Je rappelle qu'il vendait le violon d'occasion que je louais 250 euros, et qu'il va donc, soit revendre, soit relouer celui que je lui ramène, et sûrement en l'état comme il me l'a loué il y a cinq ans, et que je lui ai ainsi au moins déjà payé quatre fois ...
Je signe un chèque et lui fais calmement part de mon ressenti.
Je souris gentiment et lui dit avoir le sentiment qu'il est un peu gonflé.
"Vous voyez, c'est dommage, je voulais un violon, mais vous donnez l'impression d'être très à cheval sur le bénéfice que vous pouvez faire qu'autre chose".
Jamais il ne m'a parlé de musique, de toucher du violon, de quoi que ce soit, tout ce qui l'intéresse, et dans des proportions aberrantes, c'est l'argent qu'il peut se faire rapidement sur le dos d'un client.
Il commence à me dire que c'est dur pour lui, me demande si je sais qu'il faut un mois pour faire un violon et me dit même que le violon que j'ai loué était industriel, qu'il était impossible de faire un violon à ce prix-là.
Que même l'archet, en excellent état mais qu'il me facturait quand même et sans doute dans l'état où il me l'avait laissé, était industriel et qu'il n'allait même pas le réparer, qu'il allait le jeter et le remplacer par un neuf à 60 euros.
Je suis scotchée.
Il avoue lui-même sous le coup de l'émotion combien il m'a roublée.
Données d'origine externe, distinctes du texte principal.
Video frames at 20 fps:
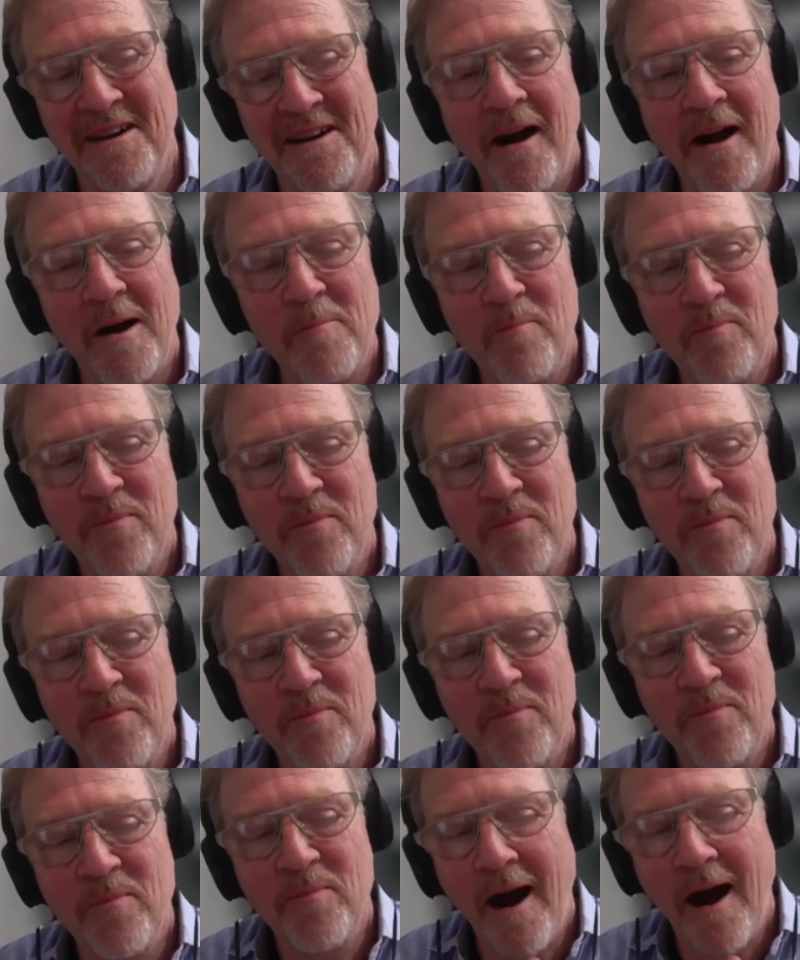
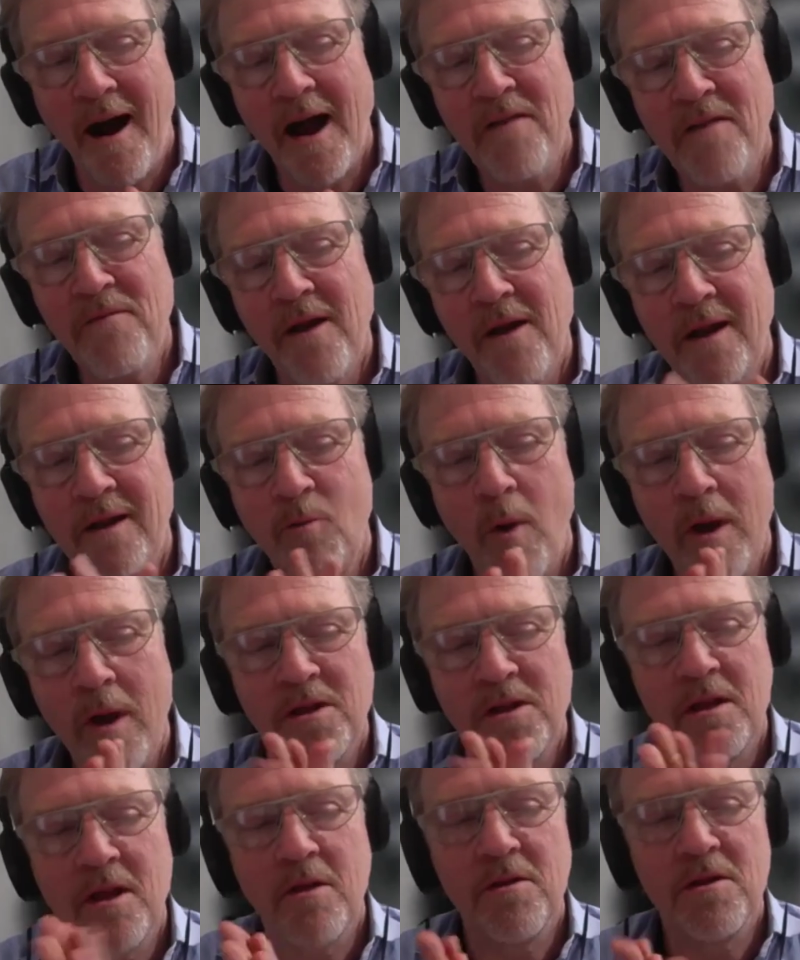I find
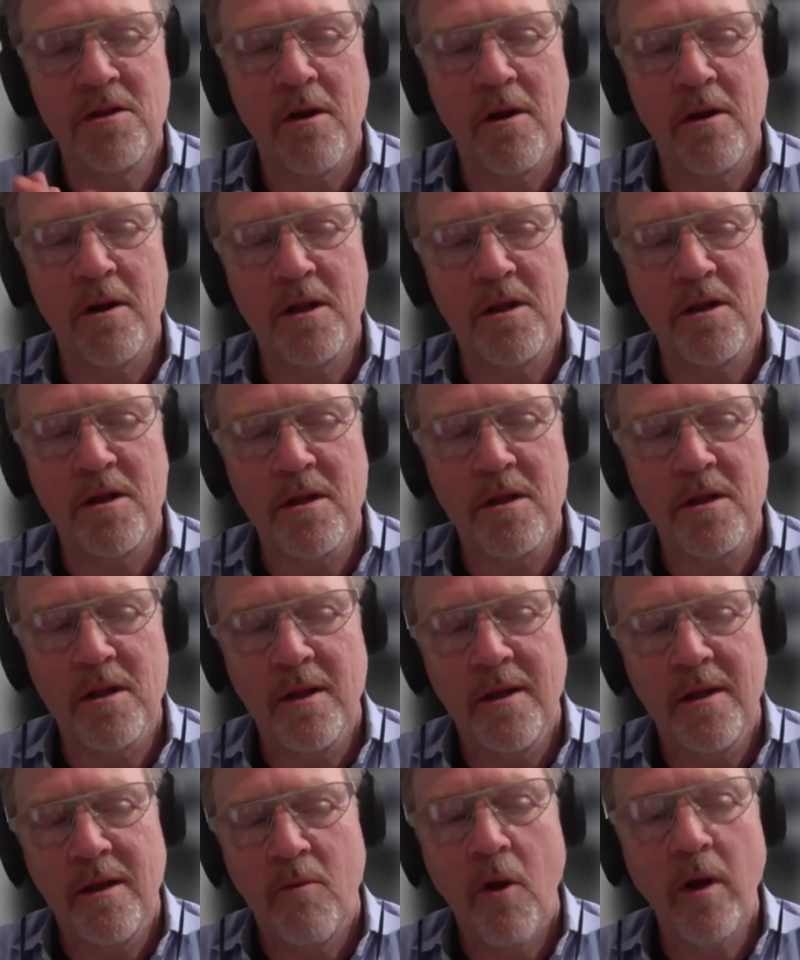West Coast artists,
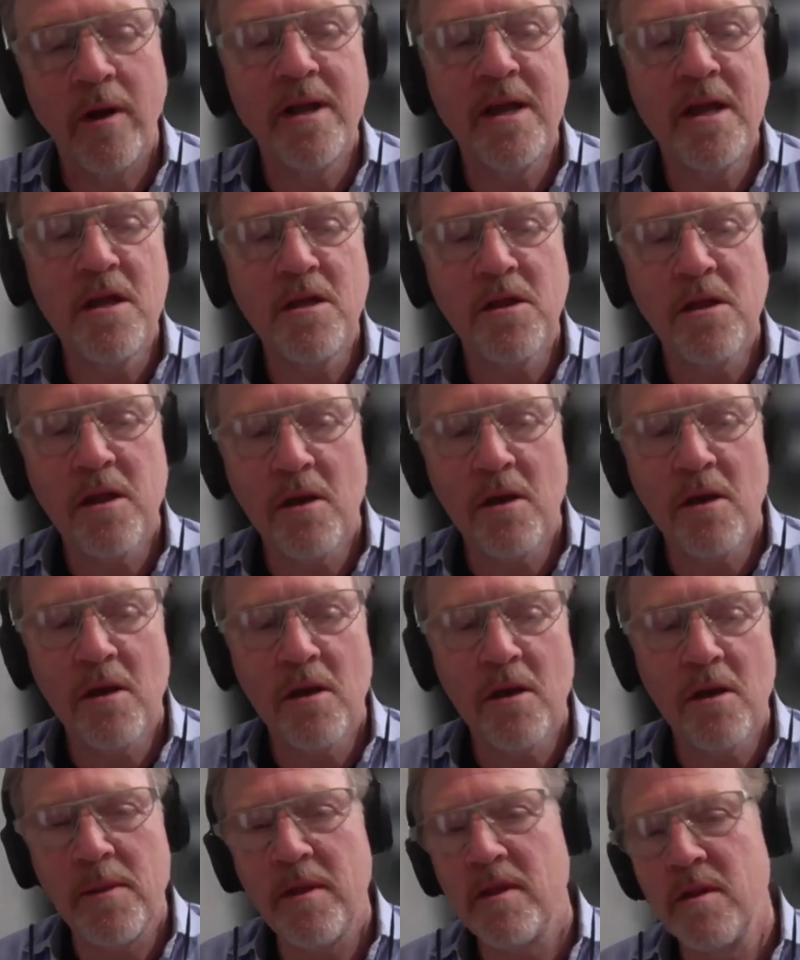well, on East Coast,
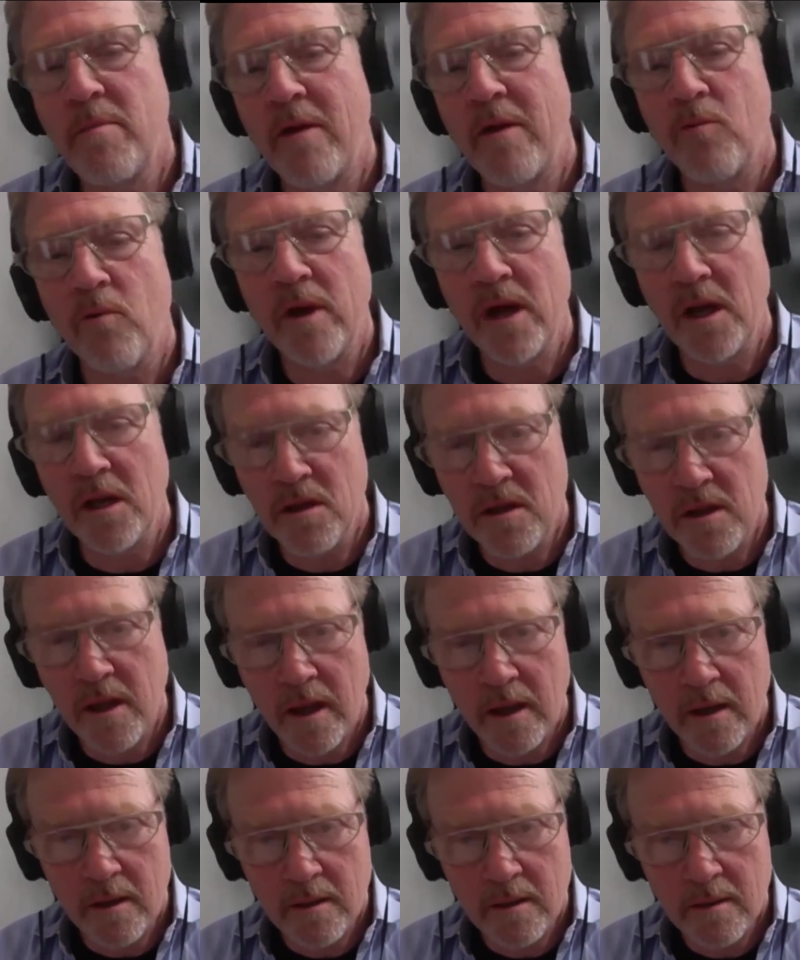everything's about real estate.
Je lui laisse, pour ses faux-frais, le chèque du montant du violon que j'avais offert à ma fille pour Noel, et le quitte en lui disant au revoir et aussi que pour son bien, il fallait peut-être qu'il remette en cause sa façon de faire avec les gens, qu'il aurait tout à y gagner et qu'en l'état, je ne regrettais plus un seul instant de ne pas avoir fait l'acquisition d'un nouvel instrument dans sa boutique.